Would you repeat each line below exactly, without the pictures?
*****
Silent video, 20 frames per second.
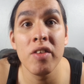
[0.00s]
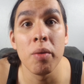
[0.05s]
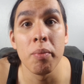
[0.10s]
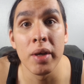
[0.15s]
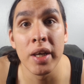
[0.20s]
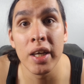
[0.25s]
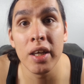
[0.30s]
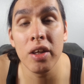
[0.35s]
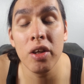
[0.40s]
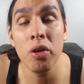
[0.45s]
them
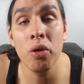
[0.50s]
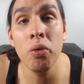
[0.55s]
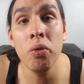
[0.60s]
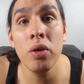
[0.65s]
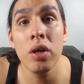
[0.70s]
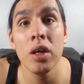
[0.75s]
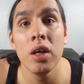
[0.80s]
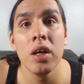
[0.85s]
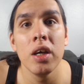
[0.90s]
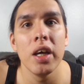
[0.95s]
hit you,
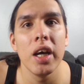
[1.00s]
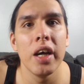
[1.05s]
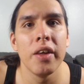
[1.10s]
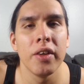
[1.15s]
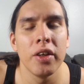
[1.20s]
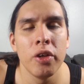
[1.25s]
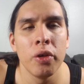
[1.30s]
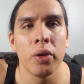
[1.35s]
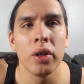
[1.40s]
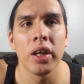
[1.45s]
and
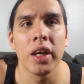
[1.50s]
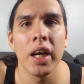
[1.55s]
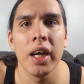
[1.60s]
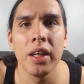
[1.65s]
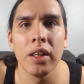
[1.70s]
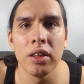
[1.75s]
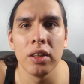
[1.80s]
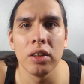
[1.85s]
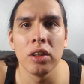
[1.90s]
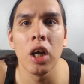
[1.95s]
then you can
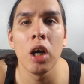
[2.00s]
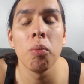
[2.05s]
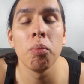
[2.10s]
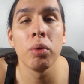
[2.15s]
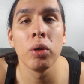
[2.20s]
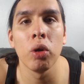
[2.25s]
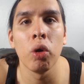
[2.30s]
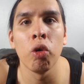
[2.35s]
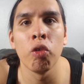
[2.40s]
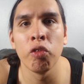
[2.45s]
kind of
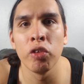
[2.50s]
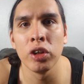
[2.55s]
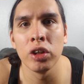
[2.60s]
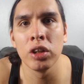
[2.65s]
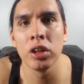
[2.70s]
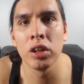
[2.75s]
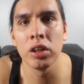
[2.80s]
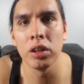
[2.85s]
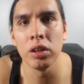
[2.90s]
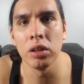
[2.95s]
tumble over
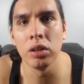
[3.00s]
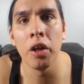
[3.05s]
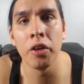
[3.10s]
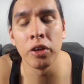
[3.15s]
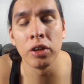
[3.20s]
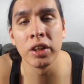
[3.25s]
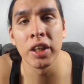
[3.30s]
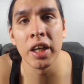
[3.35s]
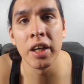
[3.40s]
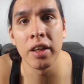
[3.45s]
to the
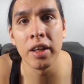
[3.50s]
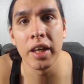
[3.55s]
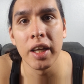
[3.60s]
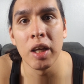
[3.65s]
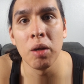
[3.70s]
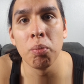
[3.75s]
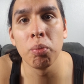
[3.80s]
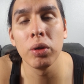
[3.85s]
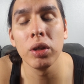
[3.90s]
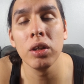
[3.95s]
other side of the
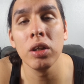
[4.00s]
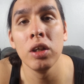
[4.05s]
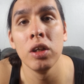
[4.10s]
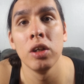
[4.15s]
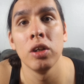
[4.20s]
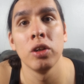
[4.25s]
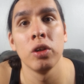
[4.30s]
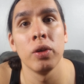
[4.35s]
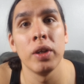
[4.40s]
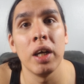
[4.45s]
apron,
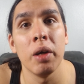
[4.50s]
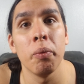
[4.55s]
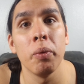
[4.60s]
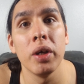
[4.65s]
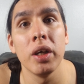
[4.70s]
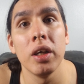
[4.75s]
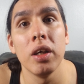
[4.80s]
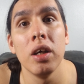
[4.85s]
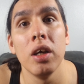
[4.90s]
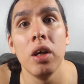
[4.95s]
so that
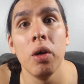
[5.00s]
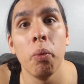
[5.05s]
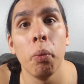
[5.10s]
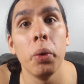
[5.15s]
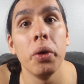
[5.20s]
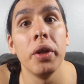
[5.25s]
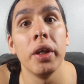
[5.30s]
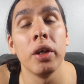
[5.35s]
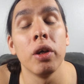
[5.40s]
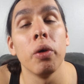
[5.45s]
way
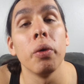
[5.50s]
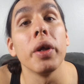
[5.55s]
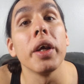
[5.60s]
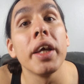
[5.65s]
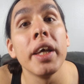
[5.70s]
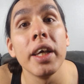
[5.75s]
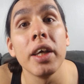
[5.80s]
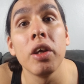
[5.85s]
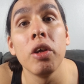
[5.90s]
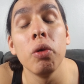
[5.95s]
when they go to
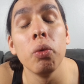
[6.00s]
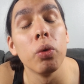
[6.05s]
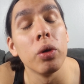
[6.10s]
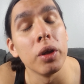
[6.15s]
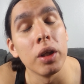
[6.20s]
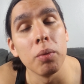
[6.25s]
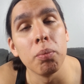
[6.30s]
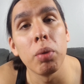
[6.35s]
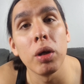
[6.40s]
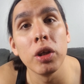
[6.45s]
kick you or
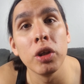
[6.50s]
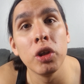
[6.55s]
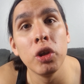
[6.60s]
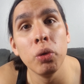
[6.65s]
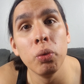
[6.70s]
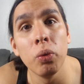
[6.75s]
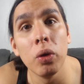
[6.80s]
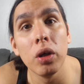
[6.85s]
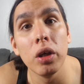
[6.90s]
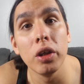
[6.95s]
they punch
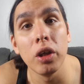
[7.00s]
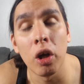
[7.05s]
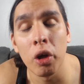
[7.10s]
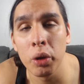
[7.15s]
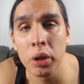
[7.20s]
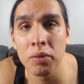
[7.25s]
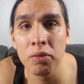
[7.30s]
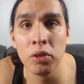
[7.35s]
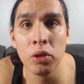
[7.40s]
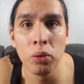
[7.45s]
you, all
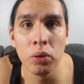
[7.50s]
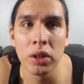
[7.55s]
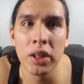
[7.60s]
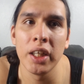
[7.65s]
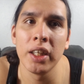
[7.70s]
you have to do is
*****
■ **OUTPUT FOR THIS EXERCISE**
Silent video, 20 frames per second.
[0.00s]
[0.05s]
[0.10s]
[0.15s]
[0.20s]
[0.25s]
[0.30s]
[0.35s]
[0.40s]
[0.45s]
them
[0.50s]
[0.55s]
[0.60s]
[0.65s]
[0.70s]
[0.75s]
[0.80s]
[0.85s]
[0.90s]
[0.95s]
hit you,
[1.00s]
[1.05s]
[1.10s]
[1.15s]
[1.20s]
[1.25s]
[1.30s]
[1.35s]
[1.40s]
[1.45s]
and
[1.50s]
[1.55s]
[1.60s]
[1.65s]
[1.70s]
[1.75s]
[1.80s]
[1.85s]
[1.90s]
[1.95s]
then you can
[2.00s]
[2.05s]
[2.10s]
[2.15s]
[2.20s]
[2.25s]
[2.30s]
[2.35s]
[2.40s]
[2.45s]
kind of
[2.50s]
[2.55s]
[2.60s]
[2.65s]
[2.70s]
[2.75s]
[2.80s]
[2.85s]
[2.90s]
[2.95s]
tumble over
[3.00s]
[3.05s]
[3.10s]
[3.15s]
[3.20s]
[3.25s]
[3.30s]
[3.35s]
[3.40s]
[3.45s]
to the
[3.50s]
[3.55s]
[3.60s]
[3.65s]
[3.70s]
[3.75s]
[3.80s]
[3.85s]
[3.90s]
[3.95s]
other side of the
[4.00s]
[4.05s]
[4.10s]
[4.15s]
[4.20s]
[4.25s]
[4.30s]
[4.35s]
[4.40s]
[4.45s]
apron,
[4.50s]
[4.55s]
[4.60s]
[4.65s]
[4.70s]
[4.75s]
[4.80s]
[4.85s]
[4.90s]
[4.95s]
so that
[5.00s]
[5.05s]
[5.10s]
[5.15s]
[5.20s]
[5.25s]
[5.30s]
[5.35s]
[5.40s]
[5.45s]
way
[5.50s]
[5.55s]
[5.60s]
[5.65s]
[5.70s]
[5.75s]
[5.80s]
[5.85s]
[5.90s]
[5.95s]
when they go to
[6.00s]
[6.05s]
[6.10s]
[6.15s]
[6.20s]
[6.25s]
[6.30s]
[6.35s]
[6.40s]
[6.45s]
kick you or
[6.50s]
[6.55s]
[6.60s]
[6.65s]
[6.70s]
[6.75s]
[6.80s]
[6.85s]
[6.90s]
[6.95s]
they punch
[7.00s]
[7.05s]
[7.10s]
[7.15s]
[7.20s]
[7.25s]
[7.30s]
[7.35s]
[7.40s]
[7.45s]
you, all
[7.50s]
[7.55s]
[7.60s]
[7.65s]
[7.70s]
you have to do is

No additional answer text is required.